Immunofluorescence assay
We detected the distribution of Aβ and NGB using an immunofluorescence method. Rats were anesthetized and transcardially perfused with saline followed by 4% paraformaldehyde. Brains were removed, post-fixed and dehydrated in graded ethanol solutions. We blocked the nonspecific binding with donkey serum albumin following antigen retrieval. Then the sections were incubated in primary antibody overnight at 4 °C (Aβ 1:100 Abcam, Cambridge, UK, USA; NGB 1:100 Abcam, Cambridge, UK, USA). The following day, the sections were washed and incubated with fluorescently tagged secondary antibody.
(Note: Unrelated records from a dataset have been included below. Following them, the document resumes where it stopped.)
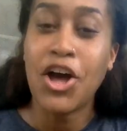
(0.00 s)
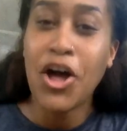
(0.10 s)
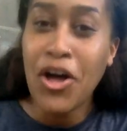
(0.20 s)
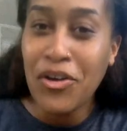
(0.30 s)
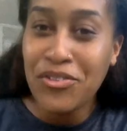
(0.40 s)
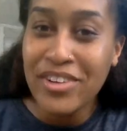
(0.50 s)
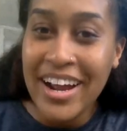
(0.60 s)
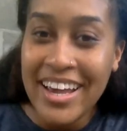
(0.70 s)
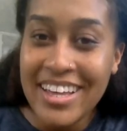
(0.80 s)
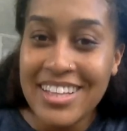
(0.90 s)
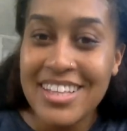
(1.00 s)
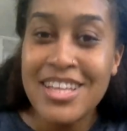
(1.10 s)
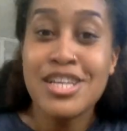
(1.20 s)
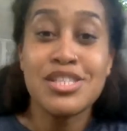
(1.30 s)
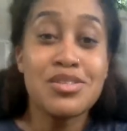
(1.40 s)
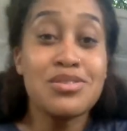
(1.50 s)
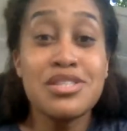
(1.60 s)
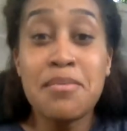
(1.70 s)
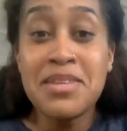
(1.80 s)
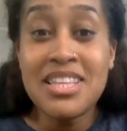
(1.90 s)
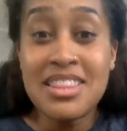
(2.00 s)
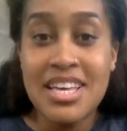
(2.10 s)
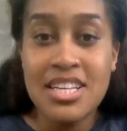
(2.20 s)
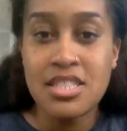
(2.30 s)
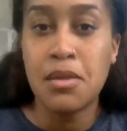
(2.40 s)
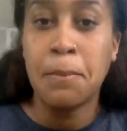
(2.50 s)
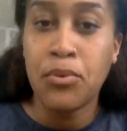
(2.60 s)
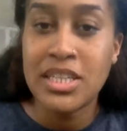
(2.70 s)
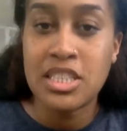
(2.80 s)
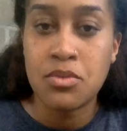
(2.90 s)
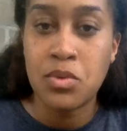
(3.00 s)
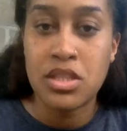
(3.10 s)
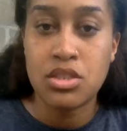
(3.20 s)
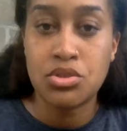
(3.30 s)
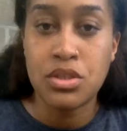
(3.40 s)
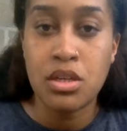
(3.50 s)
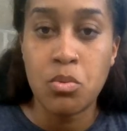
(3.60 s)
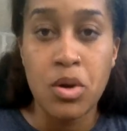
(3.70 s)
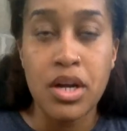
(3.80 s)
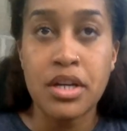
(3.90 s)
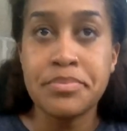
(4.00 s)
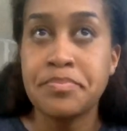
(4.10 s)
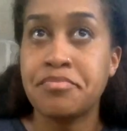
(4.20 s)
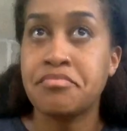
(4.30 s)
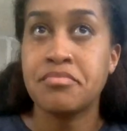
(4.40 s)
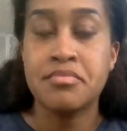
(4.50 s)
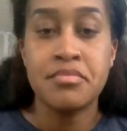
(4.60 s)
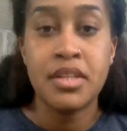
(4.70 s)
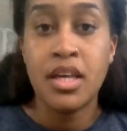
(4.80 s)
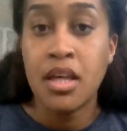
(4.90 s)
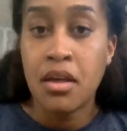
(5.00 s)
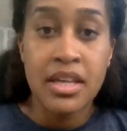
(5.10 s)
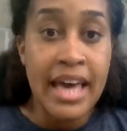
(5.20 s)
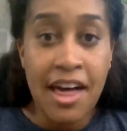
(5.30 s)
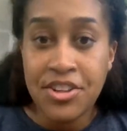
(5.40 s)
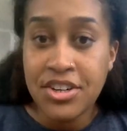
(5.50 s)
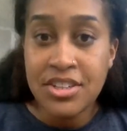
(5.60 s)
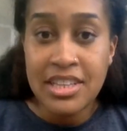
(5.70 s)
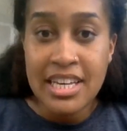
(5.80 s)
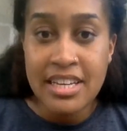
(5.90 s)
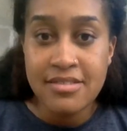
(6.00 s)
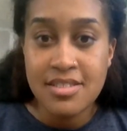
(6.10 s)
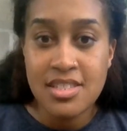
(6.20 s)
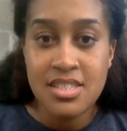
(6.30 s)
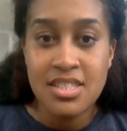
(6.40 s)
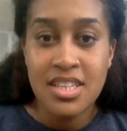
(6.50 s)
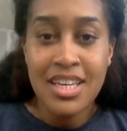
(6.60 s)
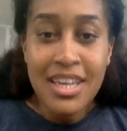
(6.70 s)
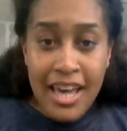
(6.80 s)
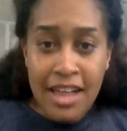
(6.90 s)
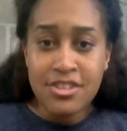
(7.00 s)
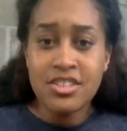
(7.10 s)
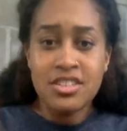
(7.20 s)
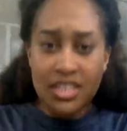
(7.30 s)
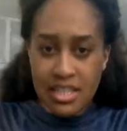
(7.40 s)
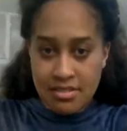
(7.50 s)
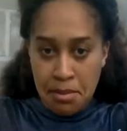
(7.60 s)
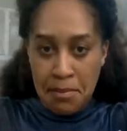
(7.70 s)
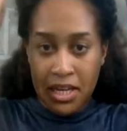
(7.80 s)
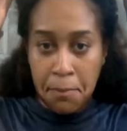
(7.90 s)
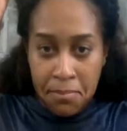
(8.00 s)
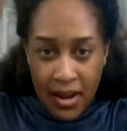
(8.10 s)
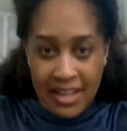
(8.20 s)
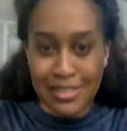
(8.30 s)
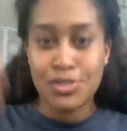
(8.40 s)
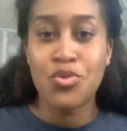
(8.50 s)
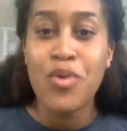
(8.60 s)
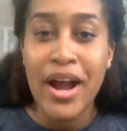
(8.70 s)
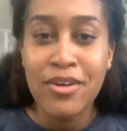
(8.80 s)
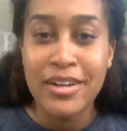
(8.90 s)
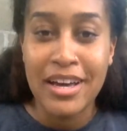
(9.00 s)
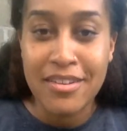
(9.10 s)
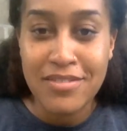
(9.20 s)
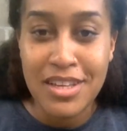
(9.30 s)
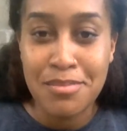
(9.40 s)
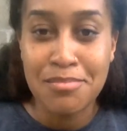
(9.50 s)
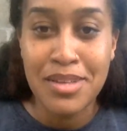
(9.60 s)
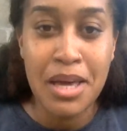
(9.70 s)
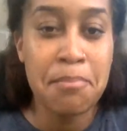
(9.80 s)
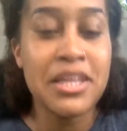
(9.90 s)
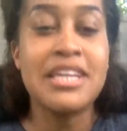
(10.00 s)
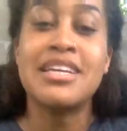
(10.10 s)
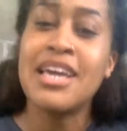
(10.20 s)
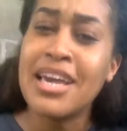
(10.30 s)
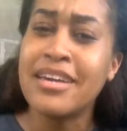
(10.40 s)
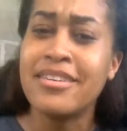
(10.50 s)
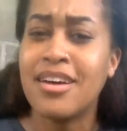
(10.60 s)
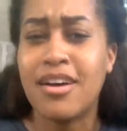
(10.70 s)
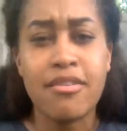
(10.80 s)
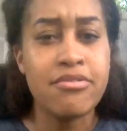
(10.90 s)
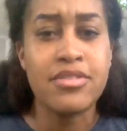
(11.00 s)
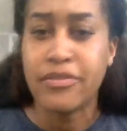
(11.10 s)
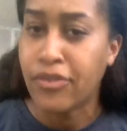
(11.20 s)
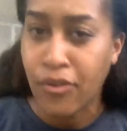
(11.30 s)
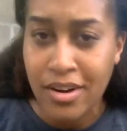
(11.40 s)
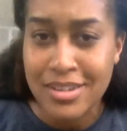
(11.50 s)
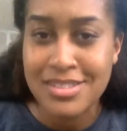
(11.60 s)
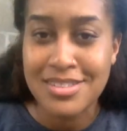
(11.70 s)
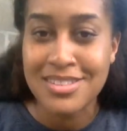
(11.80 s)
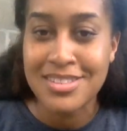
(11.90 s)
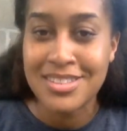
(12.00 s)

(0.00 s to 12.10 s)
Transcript: All right. So some of the things the boy did with the tree were gather her leaves. He gathered her leaves and made a nice crown out of them and played king of the forest.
Negative controls were performed in the absence of primary antibody.
Statistical Analysis
All experiments were performed independently at least in triplicate. Statistical analysis was conducted by using GraphPad Prism 5.0. The values were the mean ± S.E.M. Statistical comparisons were analyzed using a one-way analysis of variance (ANOVA) followed by a Fisher post hoc test to correct for multiple comparisons. Values of P less than 0.05 were considered to indicate statistical significance.